Assistant Secretary of State for African Affairs Jendayi E. Frazer shares her thoughts on the situation in Zimbabwe.ASSISTANT SECRETARY FRAZER: ...The United States remains very concerned about the situation in Zimbabwe. It has deteriorated significantly. When we look at the current crisis, you have a cholera outbreak as a result of the health infrastructure basically breaking down. Most of the hospitals are closed today. Sanitation, clean water is nonexistent. And you find really that that’s – that breakdown is across all sectors. Education: most of the schools are closed; children aren’t going to school. When you look at the economy, it’s completely imploded. There’s hyperinflation; the currency is worthless. And you continue to have political violence. After the fairly good March 29th presidential and parliamentary elections, in which Morgan Tsvangirai won, you’ve had a runoff that was roundly denounced by the EU, the Southern African Development Community, the African Union, the Pan-African Parliament, the United States, and most major powers around the world, essentially saying that the level of violence meted against the population by ZANU-PF made that a not free, nor fair election.

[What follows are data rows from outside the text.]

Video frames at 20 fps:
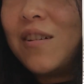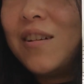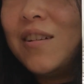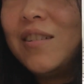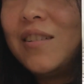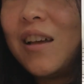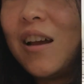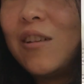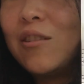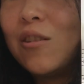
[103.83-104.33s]

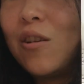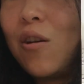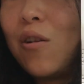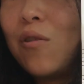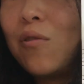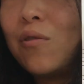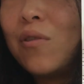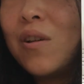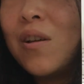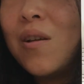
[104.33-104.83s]
yes, I'd
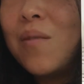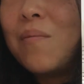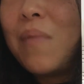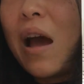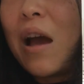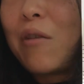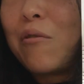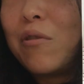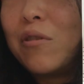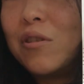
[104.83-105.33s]
go
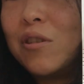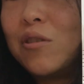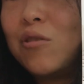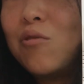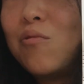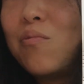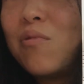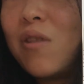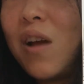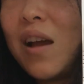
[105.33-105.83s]
backward
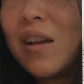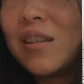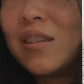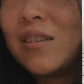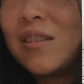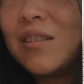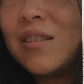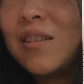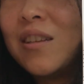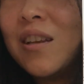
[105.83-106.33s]
just to
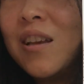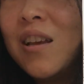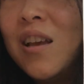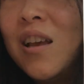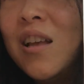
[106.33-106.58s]
practice.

So we really have serious concerns about the situation in Zimbabwe today. And it’s ironic that given the breakdown of that country, the basically failure of the economy, that you have Mugabe now saying that he’s going to go to Doha for the UN Financing for International Development Conference, a follow-up to the Monterrey Conference in which countries agreed that good governance and investing in the health and education of the population, the human capital development, was key to getting greater financial inflows into these countries. And so you don’t have any level of development in Zimbabwe. It’s the one country in Africa that has had negative growth rates over the last decade. In fact, just last year it was negative 6 percent, whereas most of African countries have had 6 to 10 percent GDP growth rate. In fact, Zimbabwe’s economy is worse than Somalia, which has been a failed state for 19 years. Somalia had 2 percent growth last year, whereas Zimbabwe had negative 6 percent. That goes to show you what a major crisis this is.

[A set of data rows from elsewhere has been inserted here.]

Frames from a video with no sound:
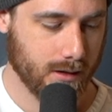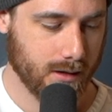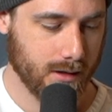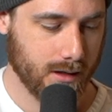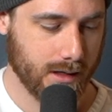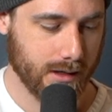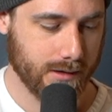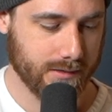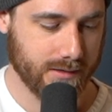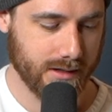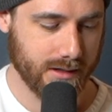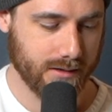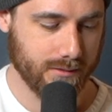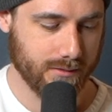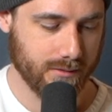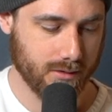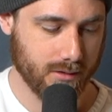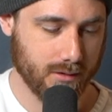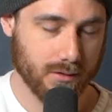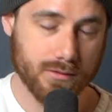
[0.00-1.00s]
and then
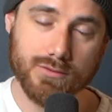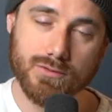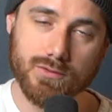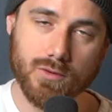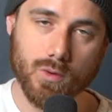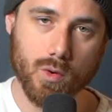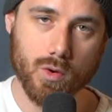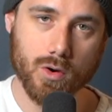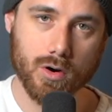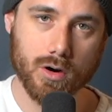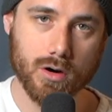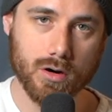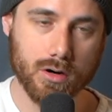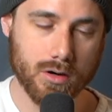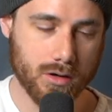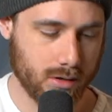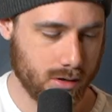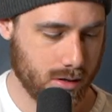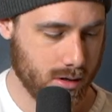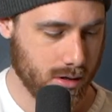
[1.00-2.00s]
4
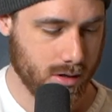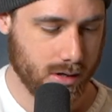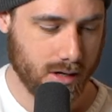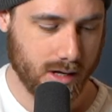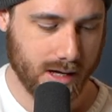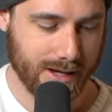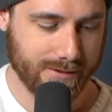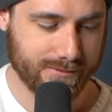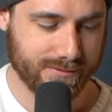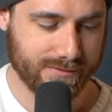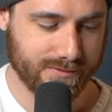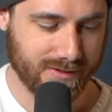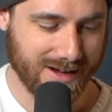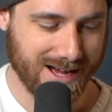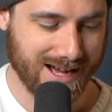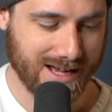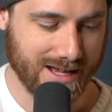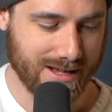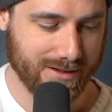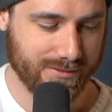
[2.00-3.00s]
and
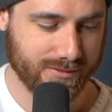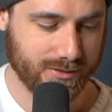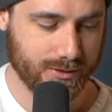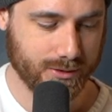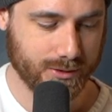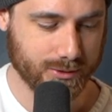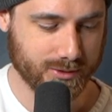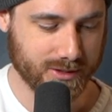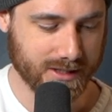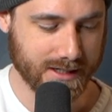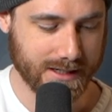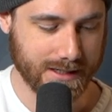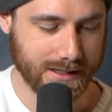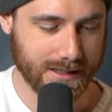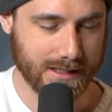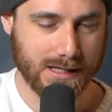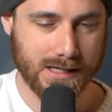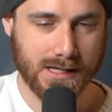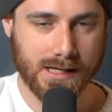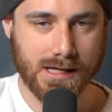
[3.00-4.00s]
5,
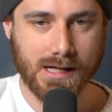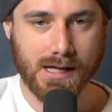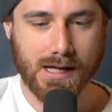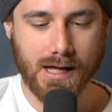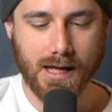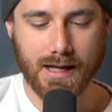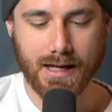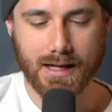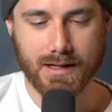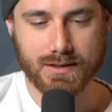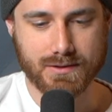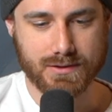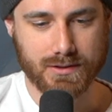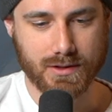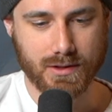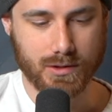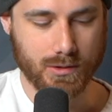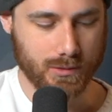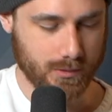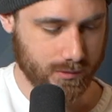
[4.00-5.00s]
okay? And
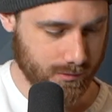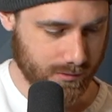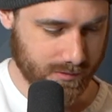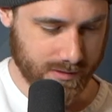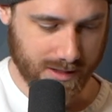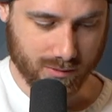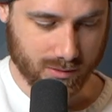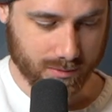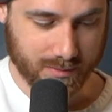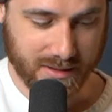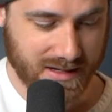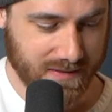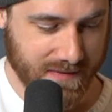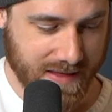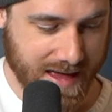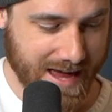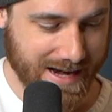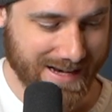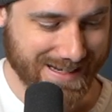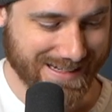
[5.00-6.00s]
so they repeat
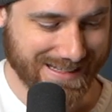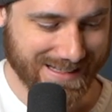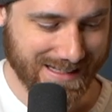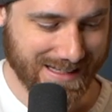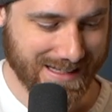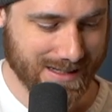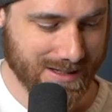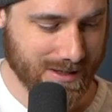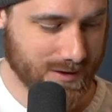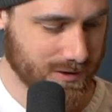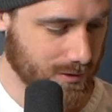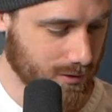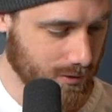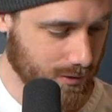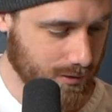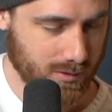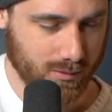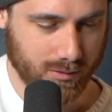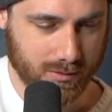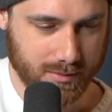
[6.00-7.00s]
that again. So
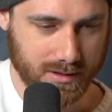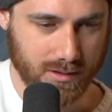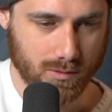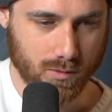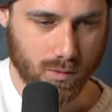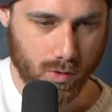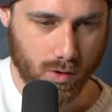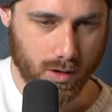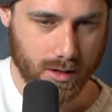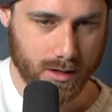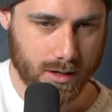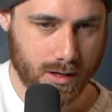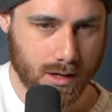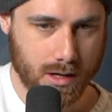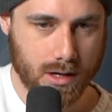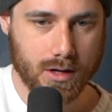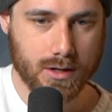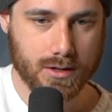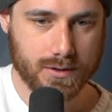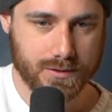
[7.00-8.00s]
it would be 1,
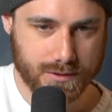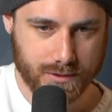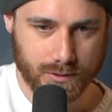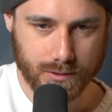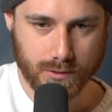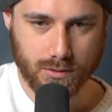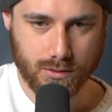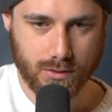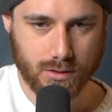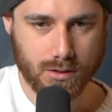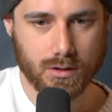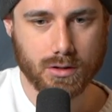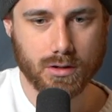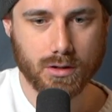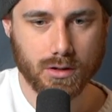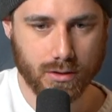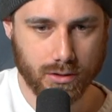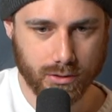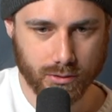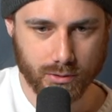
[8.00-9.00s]
2,
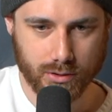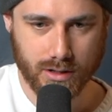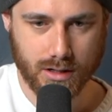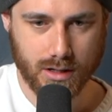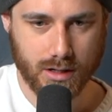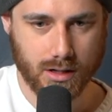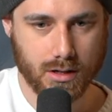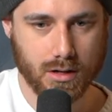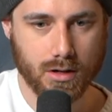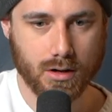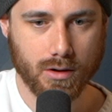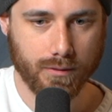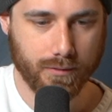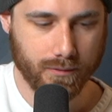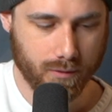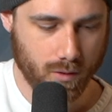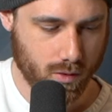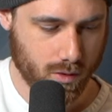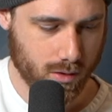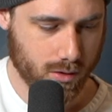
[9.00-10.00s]
3,
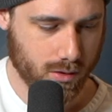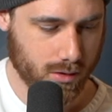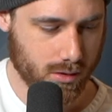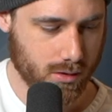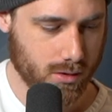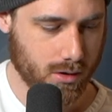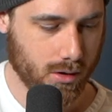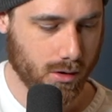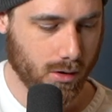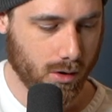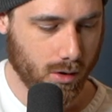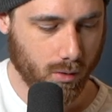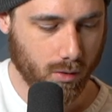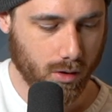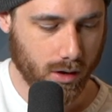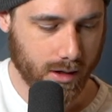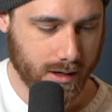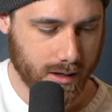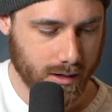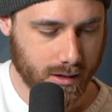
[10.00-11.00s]
4,
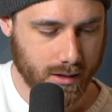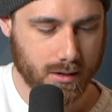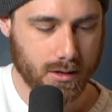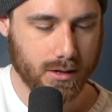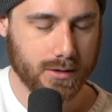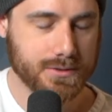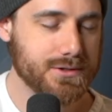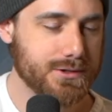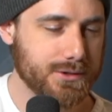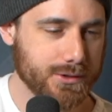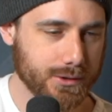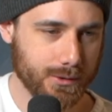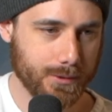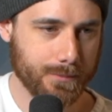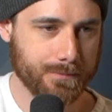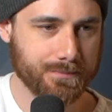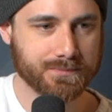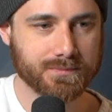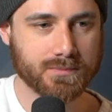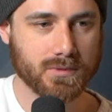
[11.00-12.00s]
1,
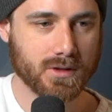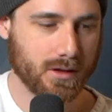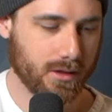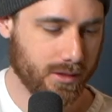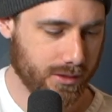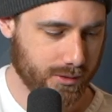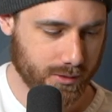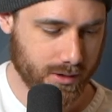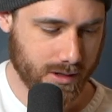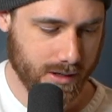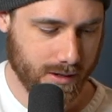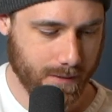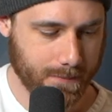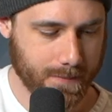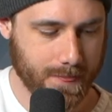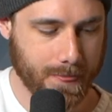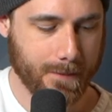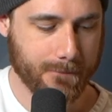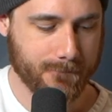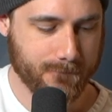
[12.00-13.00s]
2, 3,
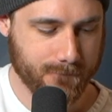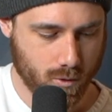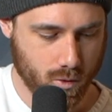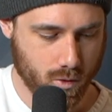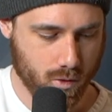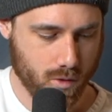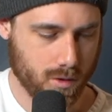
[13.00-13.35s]
4.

And again, going back to the UN conference, one of the things that we’ve learned is that if a neighboring country is imploding, it has a negative impact on the growth rates of all of the surrounding countries – South Africa, Zambia, all of them are neighbors to Zimbabwe – and yet we can expect that it will pull down their GDP growth rates by 1 to 2 percent just because of the crisis in Zimbabwe. So it’s not just one that’s impacting the citizens of Zimbabwe, but it is, in fact, impacting the entire region. And again, it’s extremely ironic and unacceptable for Mugabe to be going to the UN Conference on Financing Development in Doha while you had the implosion of his economy and the crisis of his population taking place. This is much like what he did in June when he went to the UN Conference on Food at the same time that between June 4th and August 29th he suspended all humanitarian assistance to a population in dire need of that assistance from the international community.

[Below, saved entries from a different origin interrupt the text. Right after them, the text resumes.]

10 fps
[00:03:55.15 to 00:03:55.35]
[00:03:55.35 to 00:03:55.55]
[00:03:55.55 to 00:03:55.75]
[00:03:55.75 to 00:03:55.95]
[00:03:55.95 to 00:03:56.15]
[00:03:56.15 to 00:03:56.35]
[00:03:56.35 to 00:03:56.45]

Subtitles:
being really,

So we will continue to work with the neighboring countries, particularly the Southern African Development Community, ask them to put greater pressure on Robert Mugabe to accept the spirit and the letter of the power-sharing agreement signed in September, on September 15th. The problem is ZANU-PF. The problem is a government led by Robert Mugabe in which he continues to try to rule through tyranny rather through the will of the population in Zimbabwe.